Current editor John Ficarra provides a suitable Afterword and this magnificent tome also includes a poster pack of a dozen of the very best covers from Mad’s epochal run.

Most of you can happily stop now, but if you’re into shopping lists here’s just a small portion of the other contributing “idiots” who have madr the magazine a national institution… like graft and pimples:

Sergio Aragonés is represented throughout with his Mad Marginals as well as many masterful cartoons and pastiches, and writers include Vic Cohen, Tom Koch, Larry Siegel, Nick Meglin, Earl Doud, Lou Silverstone, Jacobs, DeBartolo, Arnie Kogen, Chevy Chase, Marylyn Ippolito, Max Brandel, Stan Hart, Billy Doherty, Barry Liebman, Desmond Devlin, Russ Cooper, Joe Raiola, Charlie Kadau, Robert Bramble, Michael Gallagher, Butch D’Ambrosio amongst so many others.

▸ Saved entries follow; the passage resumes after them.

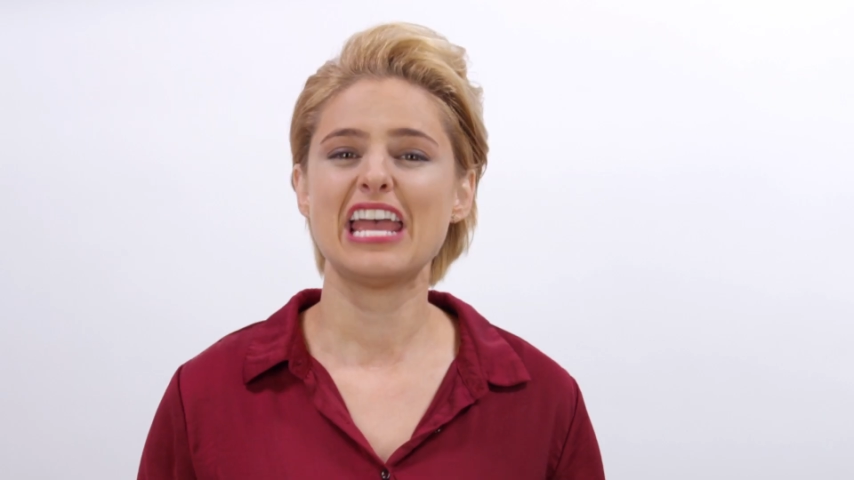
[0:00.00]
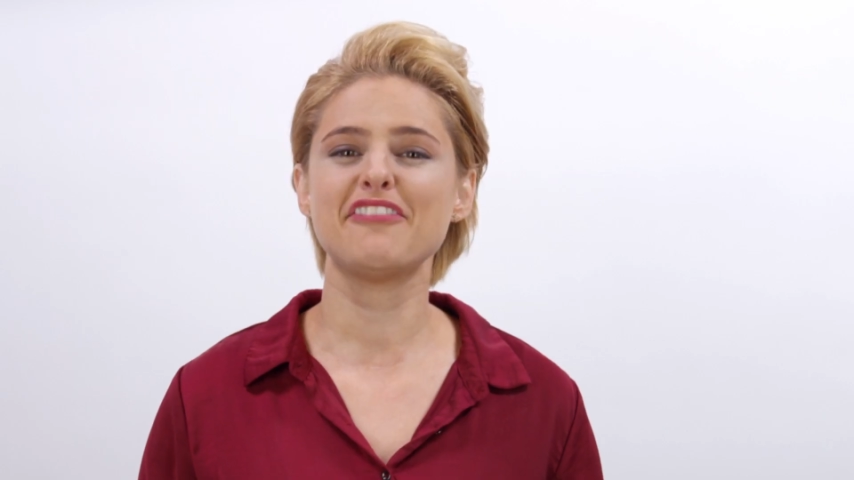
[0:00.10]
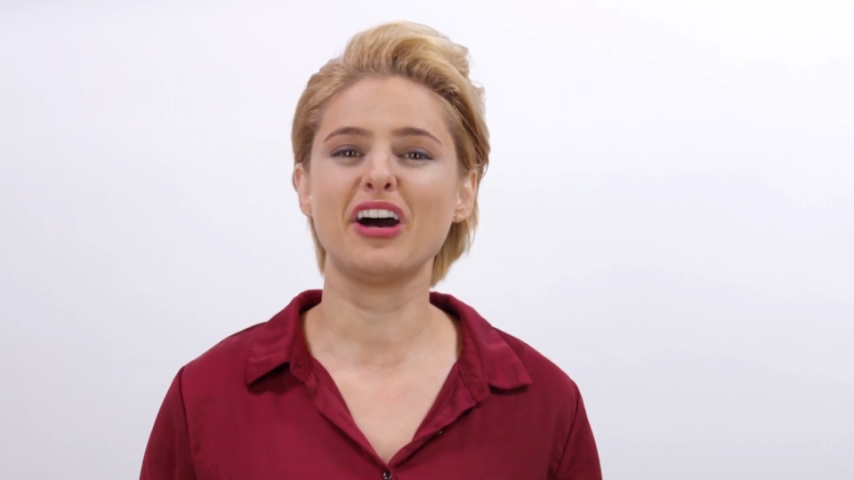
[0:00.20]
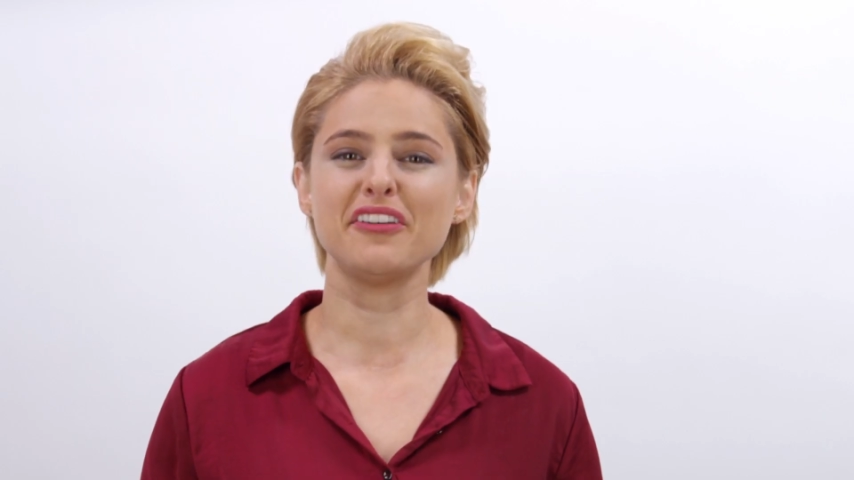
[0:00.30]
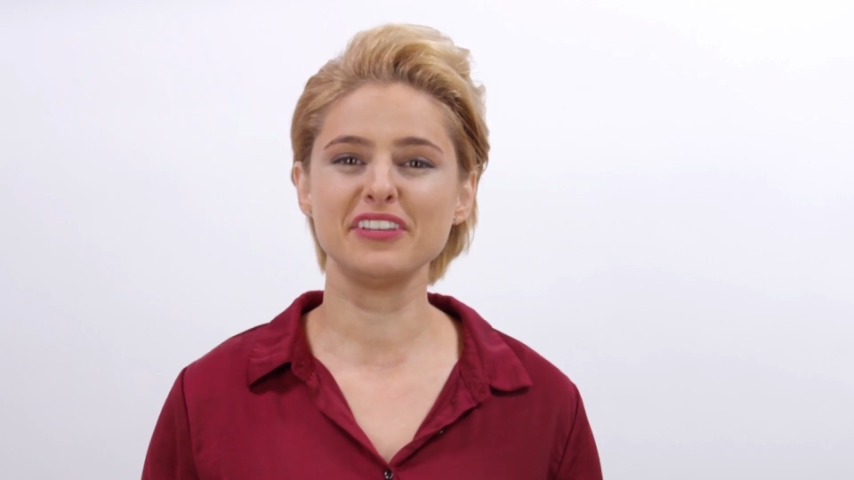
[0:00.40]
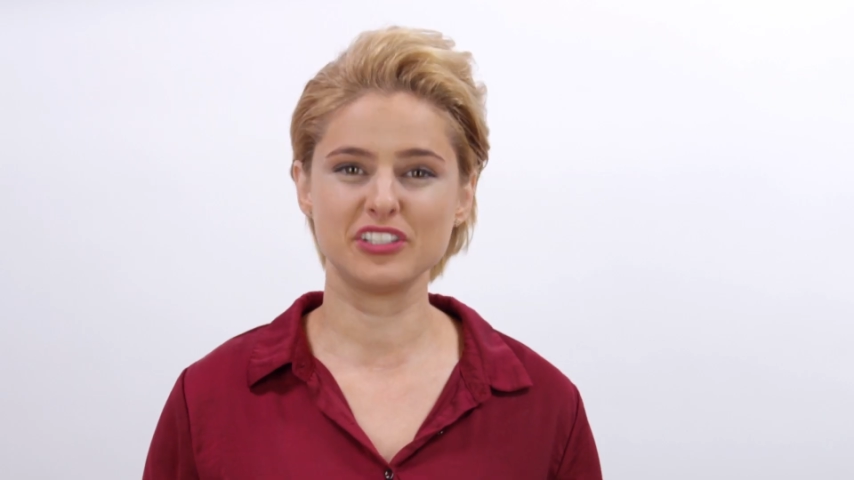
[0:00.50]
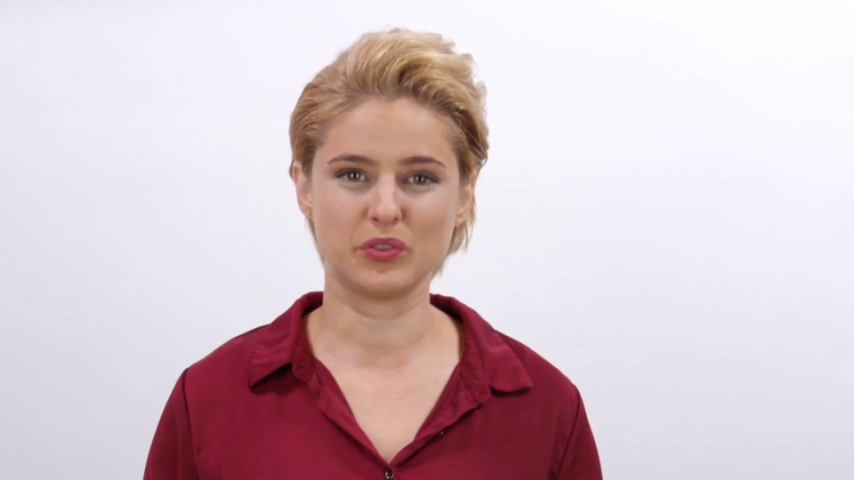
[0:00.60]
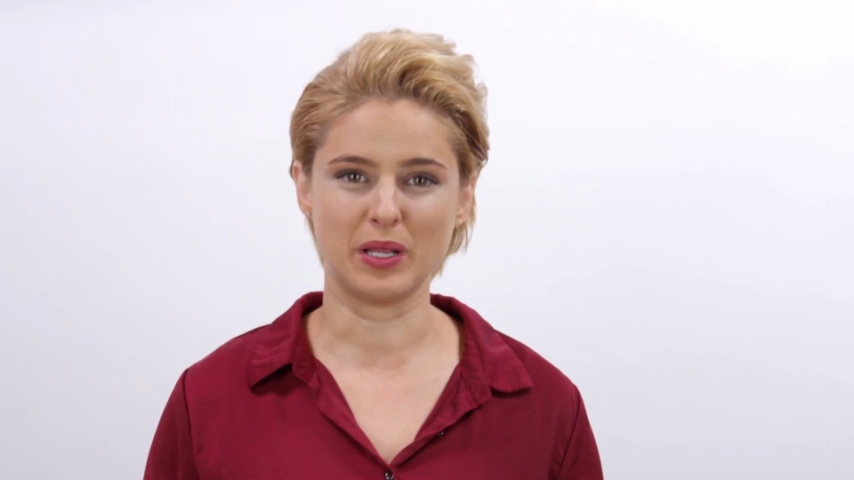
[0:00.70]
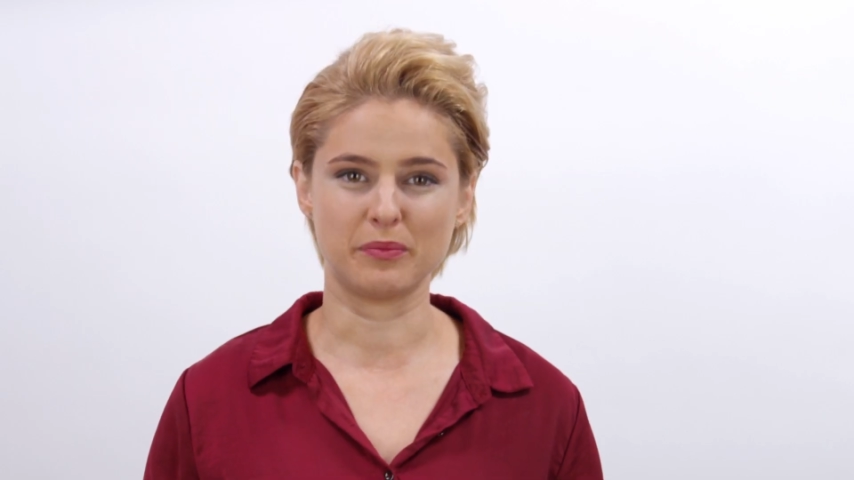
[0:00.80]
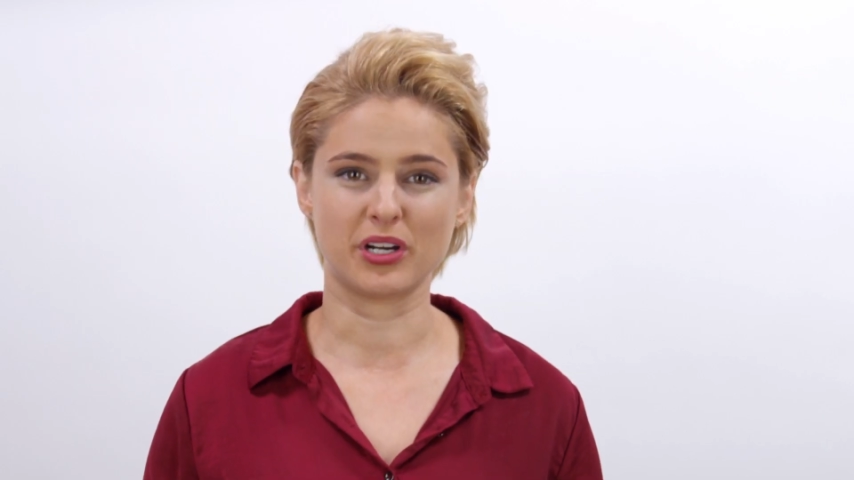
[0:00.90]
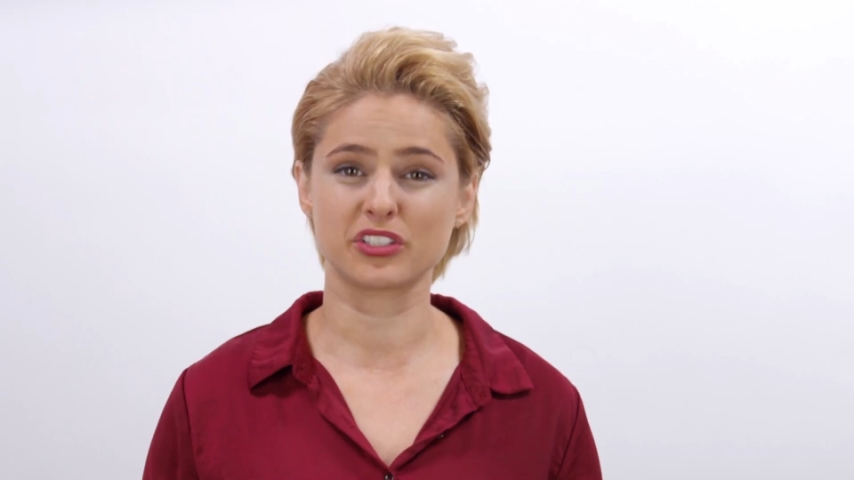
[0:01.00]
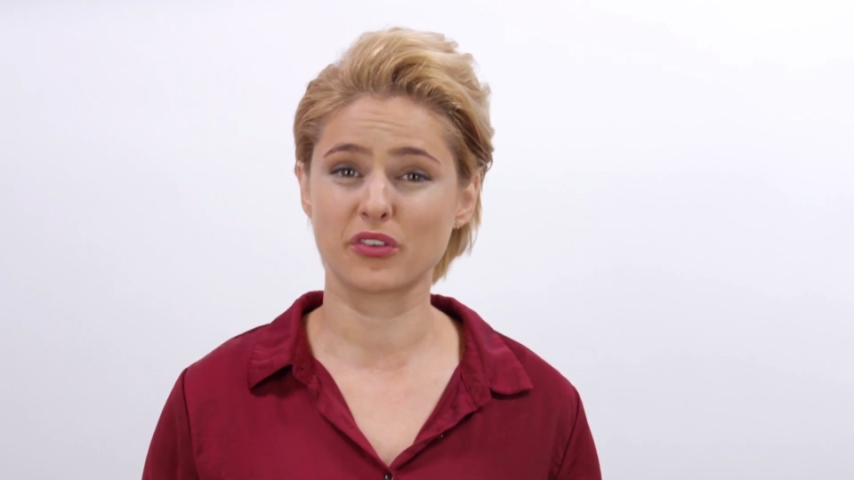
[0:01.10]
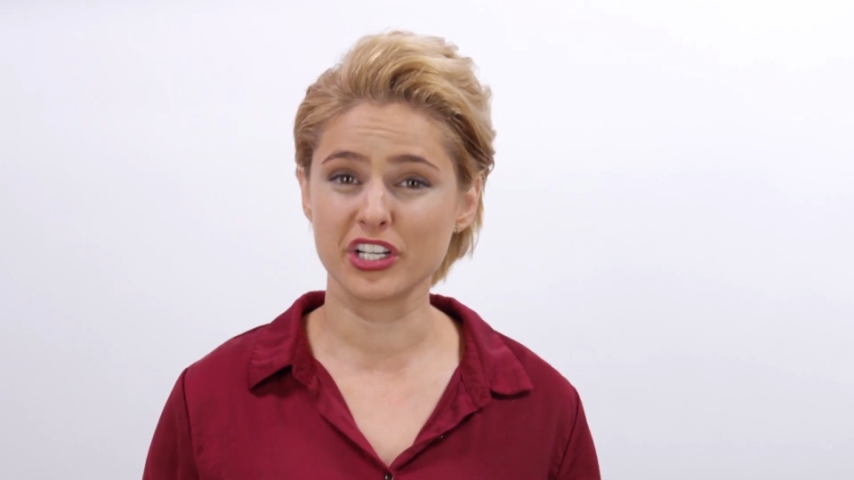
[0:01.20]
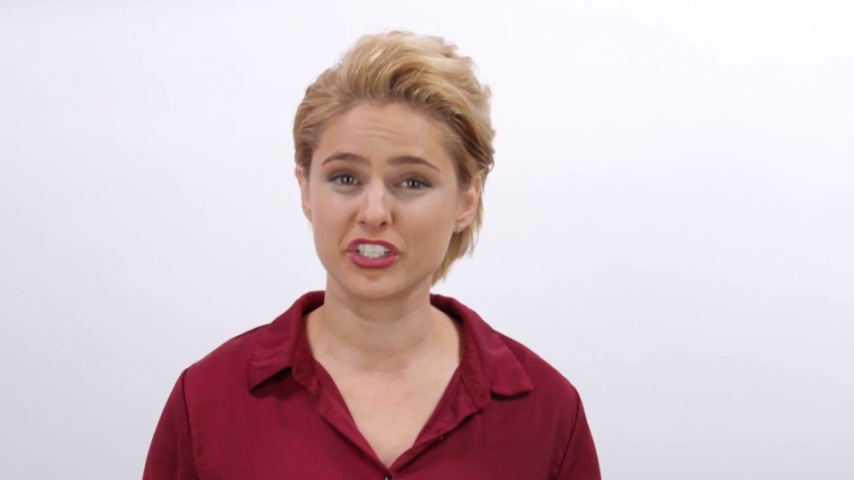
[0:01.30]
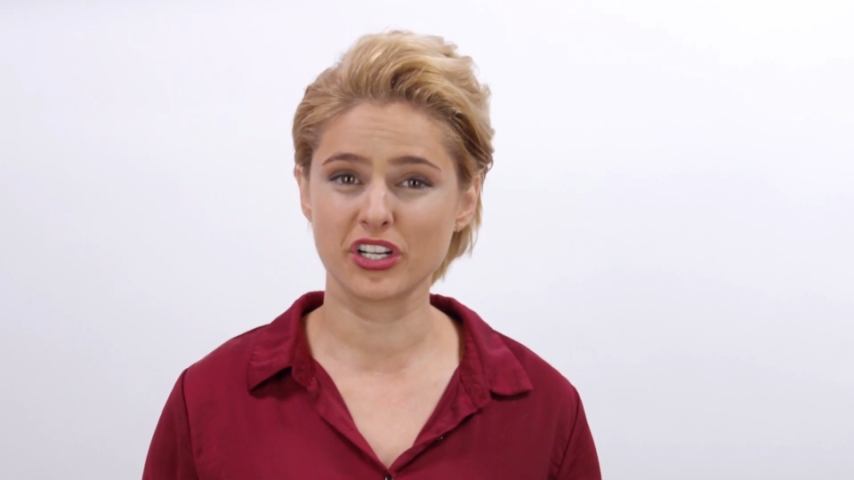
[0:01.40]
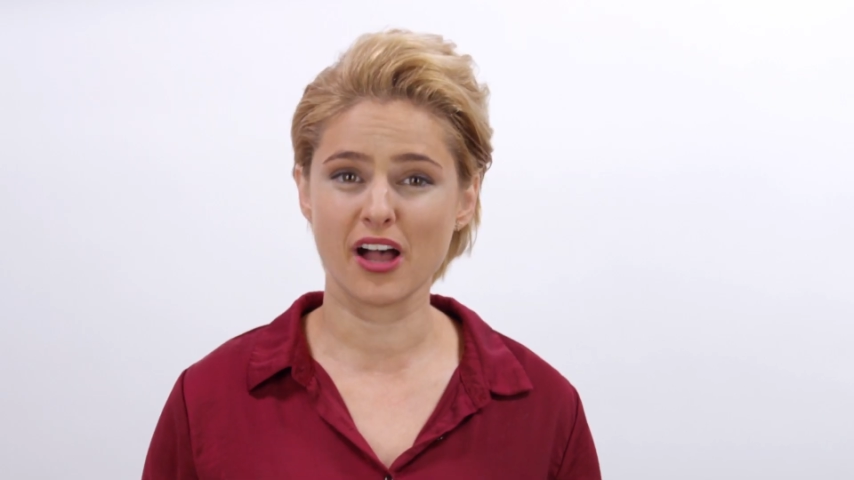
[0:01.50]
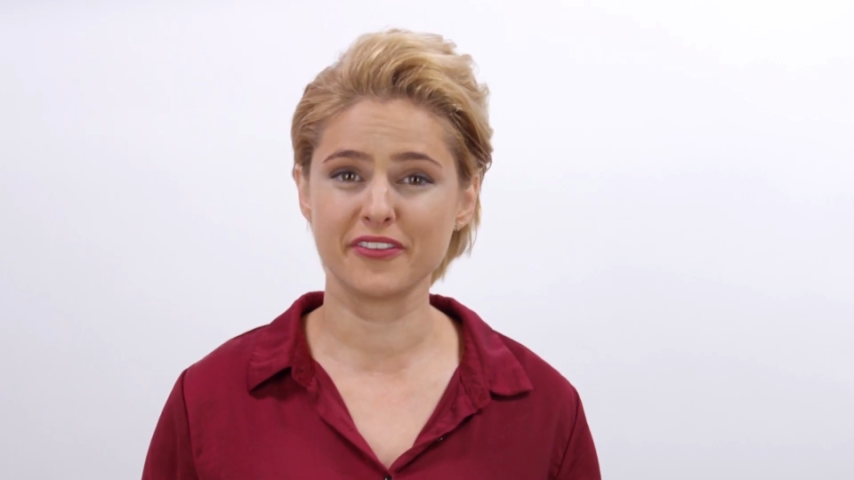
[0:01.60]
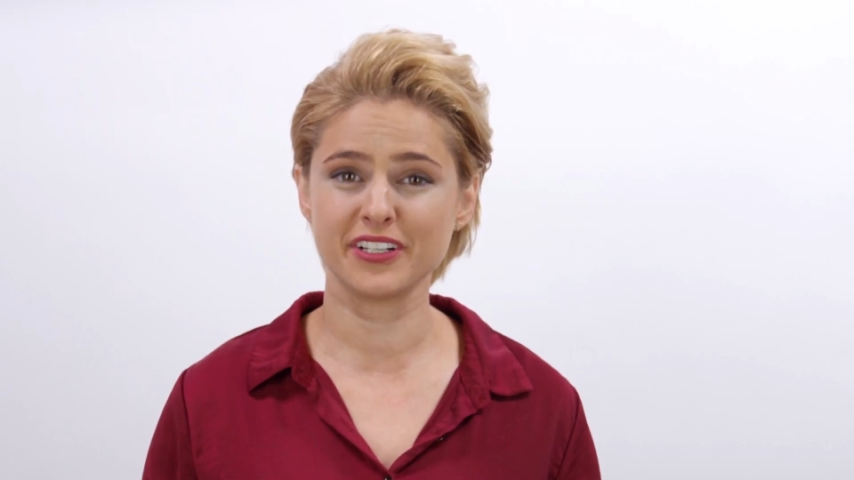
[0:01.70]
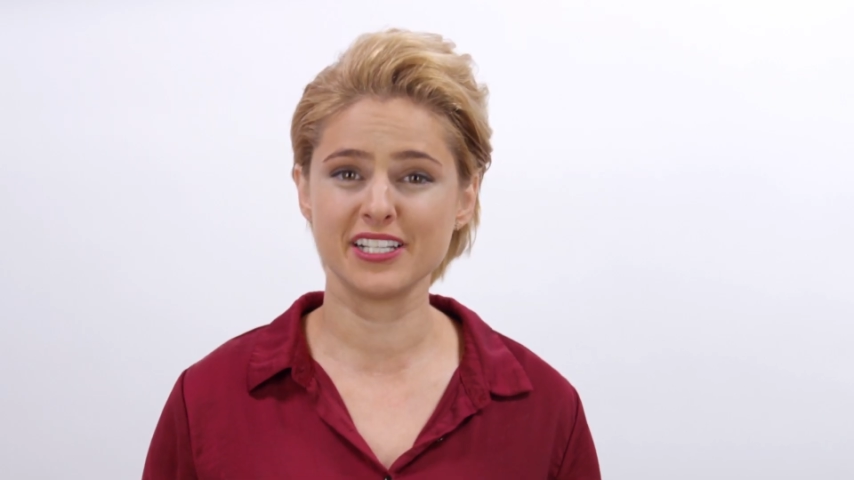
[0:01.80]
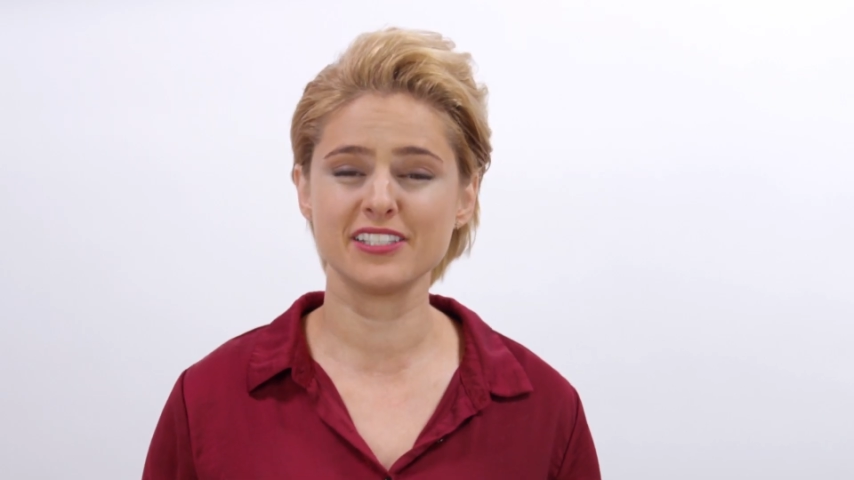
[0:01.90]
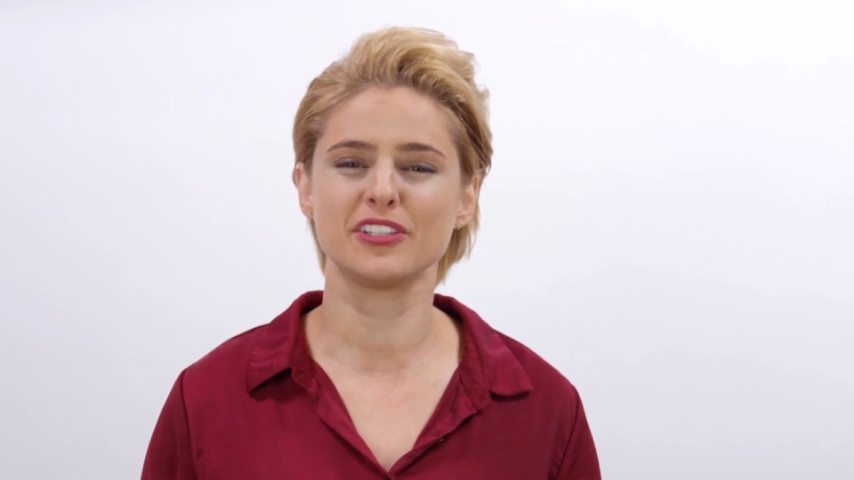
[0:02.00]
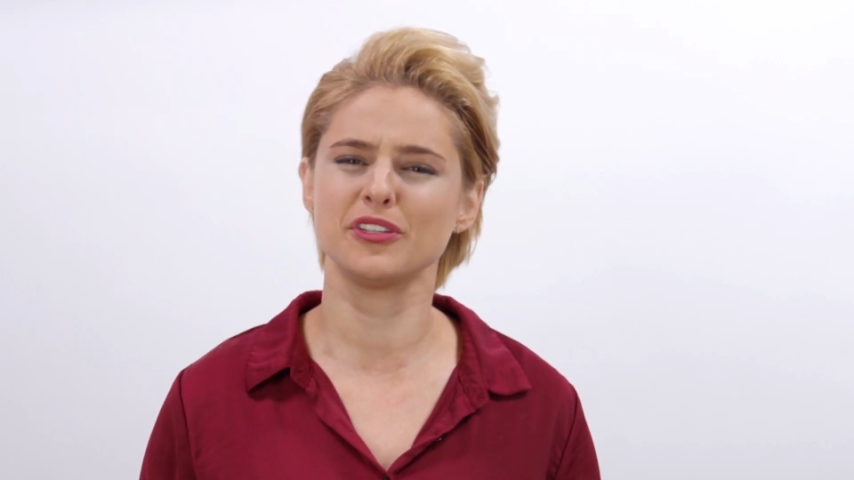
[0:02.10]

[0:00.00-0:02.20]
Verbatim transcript: If obvious sweat marks crush your confidence,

All-rounders both scripting and scribbling include Dave Berg, Al Jaffee, Aragonés, Don Martin, John Caldwell, Paul Peter Porges, Don “Duck” Edwing, Tom Cheney, Drew Friedman, Peter Kuper, Christopher Baldwin, Feggo and star artists making a splash range from venerable veterans such as Frank Frazetta, John Cullen Murphy and Angelo Torres to Mark Frederickson, Bob Clarke, Gary Belkin, Paul Coker Jr., Mutz, Jack Rickard, Irving Schild, Gerry Gersten, Rick Tulka, Harry North, Richard Williams, Tom Bunk, Bill Wray, Steve Brodner, Mark Stutzman, Tom Richmond, Gary Hallgren… the list is nigh endless.

Wrist-wreckingly huge, eye-poppingly great and mind-bogglingly fun, this is one all the family will be happy to pore through… and probably fight over.